- Activity:
Return the records verbatim.

Top of Supplied data

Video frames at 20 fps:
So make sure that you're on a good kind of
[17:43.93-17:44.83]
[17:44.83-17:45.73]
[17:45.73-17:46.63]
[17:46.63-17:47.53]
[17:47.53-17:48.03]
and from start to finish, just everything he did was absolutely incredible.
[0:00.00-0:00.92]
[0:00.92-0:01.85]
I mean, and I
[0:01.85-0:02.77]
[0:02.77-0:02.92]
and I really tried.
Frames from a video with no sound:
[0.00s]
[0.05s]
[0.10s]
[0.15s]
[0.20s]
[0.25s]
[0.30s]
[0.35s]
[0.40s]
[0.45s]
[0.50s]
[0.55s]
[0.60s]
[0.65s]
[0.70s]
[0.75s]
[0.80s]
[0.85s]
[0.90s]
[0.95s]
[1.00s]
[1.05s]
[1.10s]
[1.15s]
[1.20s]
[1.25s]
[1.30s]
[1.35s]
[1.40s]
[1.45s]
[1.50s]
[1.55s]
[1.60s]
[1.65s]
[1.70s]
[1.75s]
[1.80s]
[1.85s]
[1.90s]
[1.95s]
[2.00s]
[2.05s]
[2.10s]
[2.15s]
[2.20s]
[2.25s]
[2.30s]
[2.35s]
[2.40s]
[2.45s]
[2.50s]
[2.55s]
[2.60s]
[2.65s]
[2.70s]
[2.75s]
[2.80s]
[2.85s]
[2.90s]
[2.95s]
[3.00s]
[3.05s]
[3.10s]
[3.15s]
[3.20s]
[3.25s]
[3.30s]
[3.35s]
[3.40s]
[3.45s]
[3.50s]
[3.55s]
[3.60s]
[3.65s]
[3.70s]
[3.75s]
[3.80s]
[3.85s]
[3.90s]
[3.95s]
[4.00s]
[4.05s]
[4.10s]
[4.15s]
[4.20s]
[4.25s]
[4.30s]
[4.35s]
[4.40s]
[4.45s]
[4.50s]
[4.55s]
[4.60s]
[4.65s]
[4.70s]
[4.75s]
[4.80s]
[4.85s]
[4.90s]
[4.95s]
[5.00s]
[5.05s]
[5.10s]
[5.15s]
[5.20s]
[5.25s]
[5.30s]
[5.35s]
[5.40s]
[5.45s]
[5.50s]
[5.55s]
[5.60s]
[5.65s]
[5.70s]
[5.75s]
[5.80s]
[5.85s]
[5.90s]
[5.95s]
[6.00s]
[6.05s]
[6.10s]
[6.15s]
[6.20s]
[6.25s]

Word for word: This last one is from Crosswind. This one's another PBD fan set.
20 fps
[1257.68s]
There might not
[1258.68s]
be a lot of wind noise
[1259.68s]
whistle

Bottom of Supplied data

- Response:
Video frames at 20 fps:
So make sure that you're on a good kind of
[17:43.93-17:44.83]
[17:44.83-17:45.73]
[17:45.73-17:46.63]
[17:46.63-17:47.53]
[17:47.53-17:48.03]
and from start to finish, just everything he did was absolutely incredible.
[0:00.00-0:00.92]
[0:00.92-0:01.85]
I mean, and I
[0:01.85-0:02.77]
[0:02.77-0:02.92]
and I really tried.
Frames from a video with no sound:
[0.00s]
[0.05s]
[0.10s]
[0.15s]
[0.20s]
[0.25s]
[0.30s]
[0.35s]
[0.40s]
[0.45s]
[0.50s]
[0.55s]
[0.60s]
[0.65s]
[0.70s]
[0.75s]
[0.80s]
[0.85s]
[0.90s]
[0.95s]
[1.00s]
[1.05s]
[1.10s]
[1.15s]
[1.20s]
[1.25s]
[1.30s]
[1.35s]
[1.40s]
[1.45s]
[1.50s]
[1.55s]
[1.60s]
[1.65s]
[1.70s]
[1.75s]
[1.80s]
[1.85s]
[1.90s]
[1.95s]
[2.00s]
[2.05s]
[2.10s]
[2.15s]
[2.20s]
[2.25s]
[2.30s]
[2.35s]
[2.40s]
[2.45s]
[2.50s]
[2.55s]
[2.60s]
[2.65s]
[2.70s]
[2.75s]
[2.80s]
[2.85s]
[2.90s]
[2.95s]
[3.00s]
[3.05s]
[3.10s]
[3.15s]
[3.20s]
[3.25s]
[3.30s]
[3.35s]
[3.40s]
[3.45s]
[3.50s]
[3.55s]
[3.60s]
[3.65s]
[3.70s]
[3.75s]
[3.80s]
[3.85s]
[3.90s]
[3.95s]
[4.00s]
[4.05s]
[4.10s]
[4.15s]
[4.20s]
[4.25s]
[4.30s]
[4.35s]
[4.40s]
[4.45s]
[4.50s]
[4.55s]
[4.60s]
[4.65s]
[4.70s]
[4.75s]
[4.80s]
[4.85s]
[4.90s]
[4.95s]
[5.00s]
[5.05s]
[5.10s]
[5.15s]
[5.20s]
[5.25s]
[5.30s]
[5.35s]
[5.40s]
[5.45s]
[5.50s]
[5.55s]
[5.60s]
[5.65s]
[5.70s]
[5.75s]
[5.80s]
[5.85s]
[5.90s]
[5.95s]
[6.00s]
[6.05s]
[6.10s]
[6.15s]
[6.20s]
[6.25s]

Word for word: This last one is from Crosswind. This one's another PBD fan set.
20 fps
[1257.68s]
There might not
[1258.68s]
be a lot of wind noise
[1259.68s]
whistle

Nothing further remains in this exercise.